The Competition and Markets Authority (CMA) has also launched a probe into whether the audit sector is "competitive and resilient enough to maintain high quality standards".

Deloitte has shared its response to the CMA's investigation, including its own set of remedy proposals. These include "a ban on non-audit services provided to FTSE350 and large unlisted public interest entity audit clients".

Deloitte also suggests a cap on market share for parts of the market, and a stronger governance structure.

PwC said it was "open to embracing change" and recognised that further moves to limit non-audit services to audit clients "could be necessary".
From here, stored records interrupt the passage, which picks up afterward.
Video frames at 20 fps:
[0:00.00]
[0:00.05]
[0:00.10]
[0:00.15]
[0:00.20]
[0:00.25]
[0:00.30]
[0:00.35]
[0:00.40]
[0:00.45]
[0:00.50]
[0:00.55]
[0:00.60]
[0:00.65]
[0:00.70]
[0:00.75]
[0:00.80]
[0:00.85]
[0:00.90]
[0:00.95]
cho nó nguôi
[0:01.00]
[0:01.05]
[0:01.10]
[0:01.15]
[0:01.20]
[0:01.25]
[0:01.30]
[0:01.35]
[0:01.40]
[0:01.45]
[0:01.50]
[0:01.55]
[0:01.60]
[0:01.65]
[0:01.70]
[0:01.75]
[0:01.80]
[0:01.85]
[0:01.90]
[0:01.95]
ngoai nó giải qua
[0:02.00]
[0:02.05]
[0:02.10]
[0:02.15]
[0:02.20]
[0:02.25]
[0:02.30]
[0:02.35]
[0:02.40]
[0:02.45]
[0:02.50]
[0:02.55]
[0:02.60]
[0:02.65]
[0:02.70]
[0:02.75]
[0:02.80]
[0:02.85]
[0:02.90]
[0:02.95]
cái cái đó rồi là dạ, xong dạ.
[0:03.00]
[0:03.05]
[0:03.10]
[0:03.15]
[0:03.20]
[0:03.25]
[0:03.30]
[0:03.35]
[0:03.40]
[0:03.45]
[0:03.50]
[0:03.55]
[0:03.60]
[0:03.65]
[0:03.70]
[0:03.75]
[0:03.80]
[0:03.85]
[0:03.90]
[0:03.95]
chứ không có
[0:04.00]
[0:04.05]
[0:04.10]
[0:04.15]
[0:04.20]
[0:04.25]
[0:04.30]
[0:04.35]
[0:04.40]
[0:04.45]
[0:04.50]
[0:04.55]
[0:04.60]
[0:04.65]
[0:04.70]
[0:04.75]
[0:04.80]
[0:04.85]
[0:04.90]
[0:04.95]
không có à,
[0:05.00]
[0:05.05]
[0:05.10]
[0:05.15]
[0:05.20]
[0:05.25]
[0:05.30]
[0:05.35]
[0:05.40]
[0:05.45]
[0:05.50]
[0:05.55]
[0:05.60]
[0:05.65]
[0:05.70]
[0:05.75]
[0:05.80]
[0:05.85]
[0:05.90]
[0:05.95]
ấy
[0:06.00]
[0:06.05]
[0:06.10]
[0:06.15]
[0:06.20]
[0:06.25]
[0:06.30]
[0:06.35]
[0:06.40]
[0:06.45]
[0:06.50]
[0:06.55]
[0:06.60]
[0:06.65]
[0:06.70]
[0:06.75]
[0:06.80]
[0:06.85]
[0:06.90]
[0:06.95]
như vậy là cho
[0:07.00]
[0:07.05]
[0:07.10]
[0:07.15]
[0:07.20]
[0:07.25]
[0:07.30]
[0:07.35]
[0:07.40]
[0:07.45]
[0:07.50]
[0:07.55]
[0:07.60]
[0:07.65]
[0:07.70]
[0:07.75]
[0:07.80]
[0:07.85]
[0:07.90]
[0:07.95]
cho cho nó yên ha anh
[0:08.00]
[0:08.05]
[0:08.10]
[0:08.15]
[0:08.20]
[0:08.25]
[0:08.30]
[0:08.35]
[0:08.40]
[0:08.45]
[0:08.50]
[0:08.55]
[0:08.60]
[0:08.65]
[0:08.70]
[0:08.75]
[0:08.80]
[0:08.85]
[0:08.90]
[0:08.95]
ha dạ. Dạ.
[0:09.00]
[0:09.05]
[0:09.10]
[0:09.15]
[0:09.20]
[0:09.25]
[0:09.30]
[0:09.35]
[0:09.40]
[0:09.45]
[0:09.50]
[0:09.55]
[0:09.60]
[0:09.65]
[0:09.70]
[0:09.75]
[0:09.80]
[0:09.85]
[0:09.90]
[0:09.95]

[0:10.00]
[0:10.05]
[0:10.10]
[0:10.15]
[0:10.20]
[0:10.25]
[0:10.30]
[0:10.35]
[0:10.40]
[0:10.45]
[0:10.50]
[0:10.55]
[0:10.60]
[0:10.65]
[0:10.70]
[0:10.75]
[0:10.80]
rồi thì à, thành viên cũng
The fourth of the big accountancy firms, EY, declined to comment.

'Erosion of trust'

KPMG audits 90 FTSE 350 companies and is the first of the "big four" auditing firms to say it will stop doing non-audit services for companies it audits.

"The roots of our profession lie in a fundamental need for trust, assurance and confidence in the capital markets," said Mr Michael.

"The recent erosion of trust in our profession is also our problem to fix and I am determined that we take the right course of action to fix it."

Auditors review the accounts of firms to see if the figures are a true and fair reflection of companies' financial health.

But the accounting industry has faced a lot of criticism in the last few years over whether their verdicts on companies' accounts can be trusted.

Apart from the collapse of Carillion and the demise of BHS, a series of accounting scandals have focused regulatory attention on the sector.

Last month, the FRC said its review of the audit industry would "include determining whether further actions are needed to prevent auditor independence being compromised, including whether all consulting work for bodies they audit should be banned".

There have also been demands from some quarters for the auditing industry to be broken up.